Sok można ściągać do kwietnia. Ja jestem teraz zaopatrywana przez znajomych z Białorusi. Sam sok jest zbyt słodki, ale wymieszany z sokiem z jabłek jest naprawdę przepyszny i bardzo zdrowy. Oni kupują go w sklepie spożywczym.
Gdy byłam dzieckiem,piłam czasem sok z brzozy-zawsze świeży,często prosto z pnia'.Z tego,co słyszałam już dawno i o tym też pisze wiele osób,nie powinno się go pasteryzować.Może len artykuł Ci pomoże:
http://prawdaxlxpl.wordpress.com/2012/03/01/oskola-czyli-sok-z-brzozy-wlasciwosci-i-dzialanie/
Zosiu zobacz tutaj: http://rozanski.li/?p=199 dr.

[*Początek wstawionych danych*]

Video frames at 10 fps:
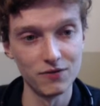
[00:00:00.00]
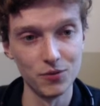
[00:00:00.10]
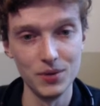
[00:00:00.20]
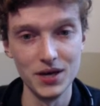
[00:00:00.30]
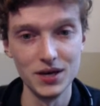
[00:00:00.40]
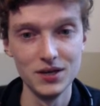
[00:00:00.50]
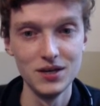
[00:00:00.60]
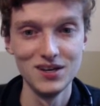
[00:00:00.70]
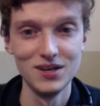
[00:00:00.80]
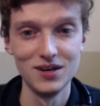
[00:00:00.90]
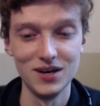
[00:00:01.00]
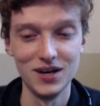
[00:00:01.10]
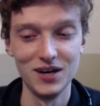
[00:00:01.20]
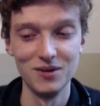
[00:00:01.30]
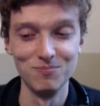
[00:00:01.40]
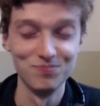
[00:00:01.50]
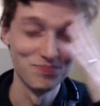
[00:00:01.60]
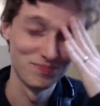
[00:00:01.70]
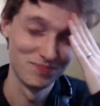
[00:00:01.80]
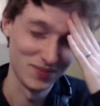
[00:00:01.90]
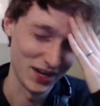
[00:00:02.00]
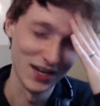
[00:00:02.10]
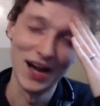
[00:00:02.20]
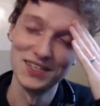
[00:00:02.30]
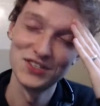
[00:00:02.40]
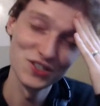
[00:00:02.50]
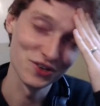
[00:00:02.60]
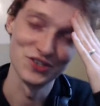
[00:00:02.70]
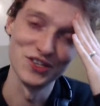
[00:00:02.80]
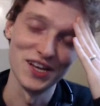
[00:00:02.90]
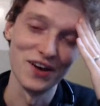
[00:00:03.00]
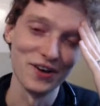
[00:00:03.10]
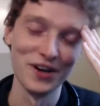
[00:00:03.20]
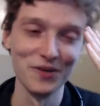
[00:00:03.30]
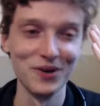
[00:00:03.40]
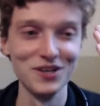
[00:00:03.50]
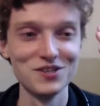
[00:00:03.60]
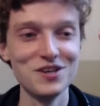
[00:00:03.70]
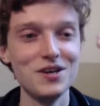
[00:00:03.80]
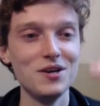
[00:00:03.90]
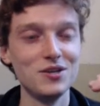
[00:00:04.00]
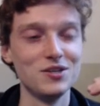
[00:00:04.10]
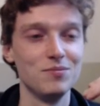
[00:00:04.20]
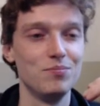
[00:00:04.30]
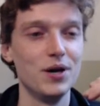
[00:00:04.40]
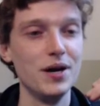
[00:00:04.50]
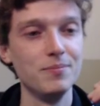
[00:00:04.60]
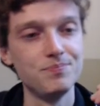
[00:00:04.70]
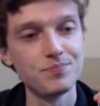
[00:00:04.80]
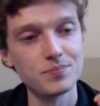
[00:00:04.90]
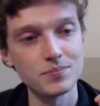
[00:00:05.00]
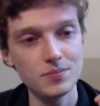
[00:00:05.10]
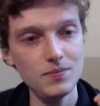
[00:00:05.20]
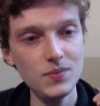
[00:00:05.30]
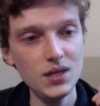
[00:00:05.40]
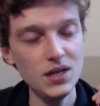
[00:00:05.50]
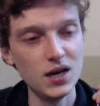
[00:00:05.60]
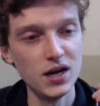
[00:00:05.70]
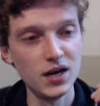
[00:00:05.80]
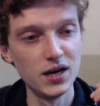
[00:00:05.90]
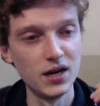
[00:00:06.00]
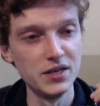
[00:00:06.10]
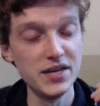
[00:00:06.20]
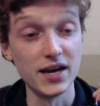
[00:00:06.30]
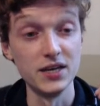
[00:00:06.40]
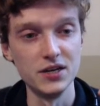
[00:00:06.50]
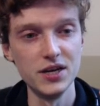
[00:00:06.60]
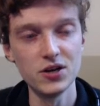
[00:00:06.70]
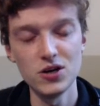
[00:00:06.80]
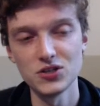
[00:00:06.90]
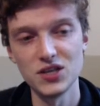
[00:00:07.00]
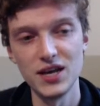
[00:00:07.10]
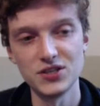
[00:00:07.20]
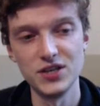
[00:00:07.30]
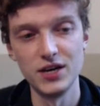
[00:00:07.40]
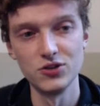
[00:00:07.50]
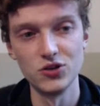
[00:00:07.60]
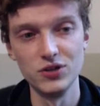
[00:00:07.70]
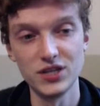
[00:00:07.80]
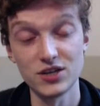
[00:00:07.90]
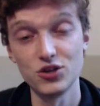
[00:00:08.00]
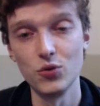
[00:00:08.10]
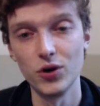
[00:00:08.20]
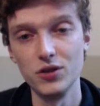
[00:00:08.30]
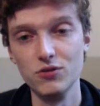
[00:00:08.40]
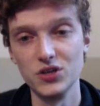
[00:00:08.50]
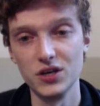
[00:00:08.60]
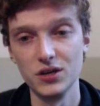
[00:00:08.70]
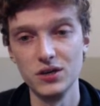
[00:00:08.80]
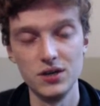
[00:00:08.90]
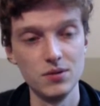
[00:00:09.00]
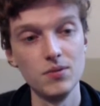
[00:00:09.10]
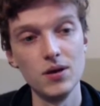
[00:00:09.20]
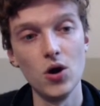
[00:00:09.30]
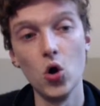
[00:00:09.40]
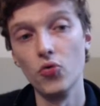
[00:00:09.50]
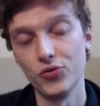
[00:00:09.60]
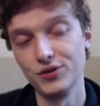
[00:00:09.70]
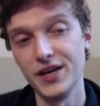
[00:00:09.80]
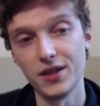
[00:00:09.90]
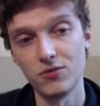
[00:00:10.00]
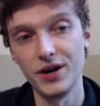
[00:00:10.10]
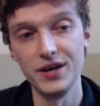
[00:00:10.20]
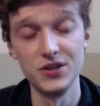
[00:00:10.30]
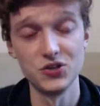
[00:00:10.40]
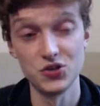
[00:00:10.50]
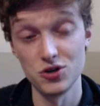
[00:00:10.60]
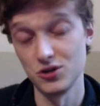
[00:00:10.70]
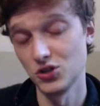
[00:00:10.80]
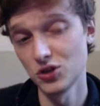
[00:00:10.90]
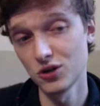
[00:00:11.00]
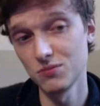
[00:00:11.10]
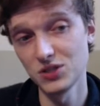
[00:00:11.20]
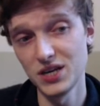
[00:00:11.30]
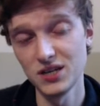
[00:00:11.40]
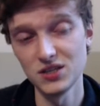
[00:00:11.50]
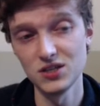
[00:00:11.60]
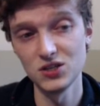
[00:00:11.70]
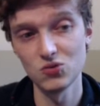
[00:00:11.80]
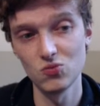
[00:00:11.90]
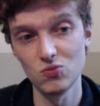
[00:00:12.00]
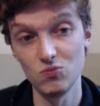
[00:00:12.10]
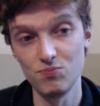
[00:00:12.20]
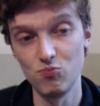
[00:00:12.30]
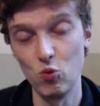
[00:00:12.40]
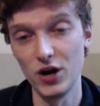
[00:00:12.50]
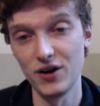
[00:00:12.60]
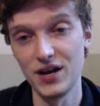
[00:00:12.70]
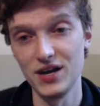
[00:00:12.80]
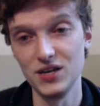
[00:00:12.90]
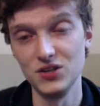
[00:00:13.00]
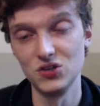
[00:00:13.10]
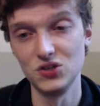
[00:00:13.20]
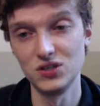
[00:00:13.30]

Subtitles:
me. I seriously doubt it anyways. But yeah, it costs less now, so it's actually worth using over Deathray in certain circumstances, whereas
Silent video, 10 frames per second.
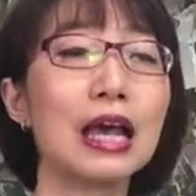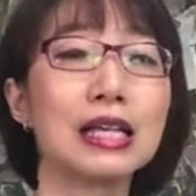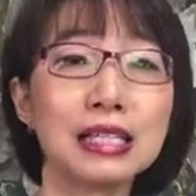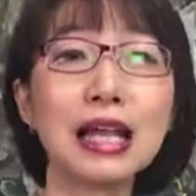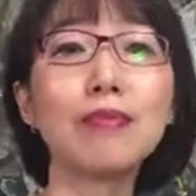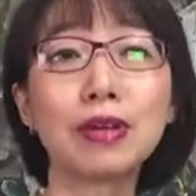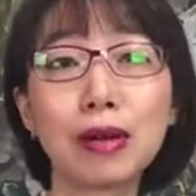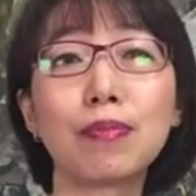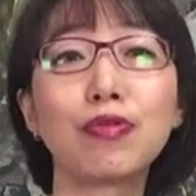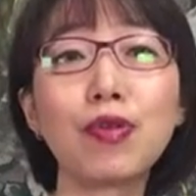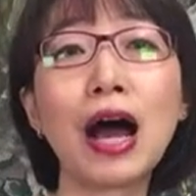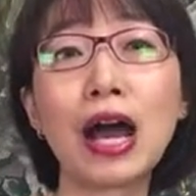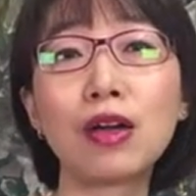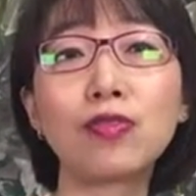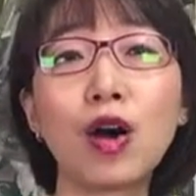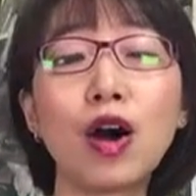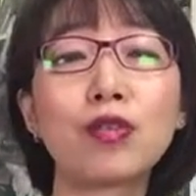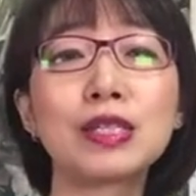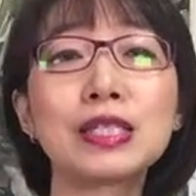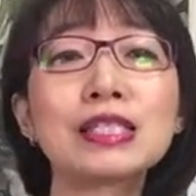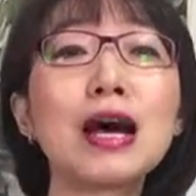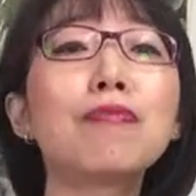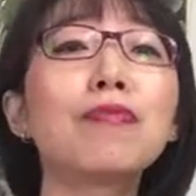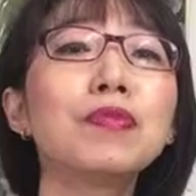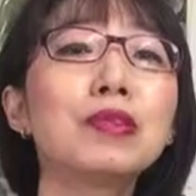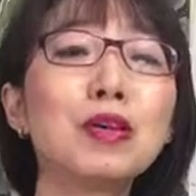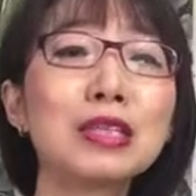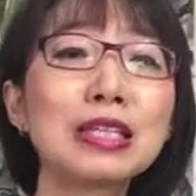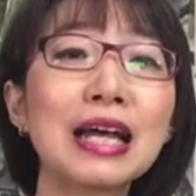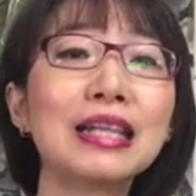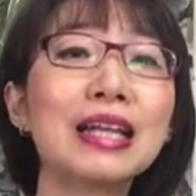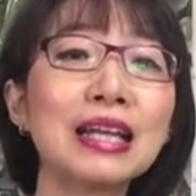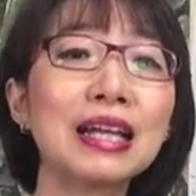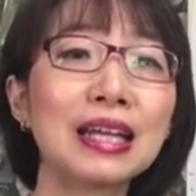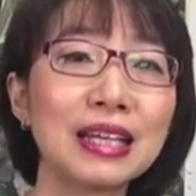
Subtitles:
Step number 5 of starting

Rozanski, znany zielarz podaje kilka sposobow konserwacji. Nie stosowalam soku z brzozy, tylko wywar z lisci, ale bardzo czesto korzystam z porad zielarskich tego doktora, pozdrawiam.
Tego typu naturalne soki można zamawiać w dobrych sklepach internetowych z ekologiczną żywnością i musze przyznać,że w praktyce znakomicie spełniaja swoją rolę,niezbędne podczas każdej diety.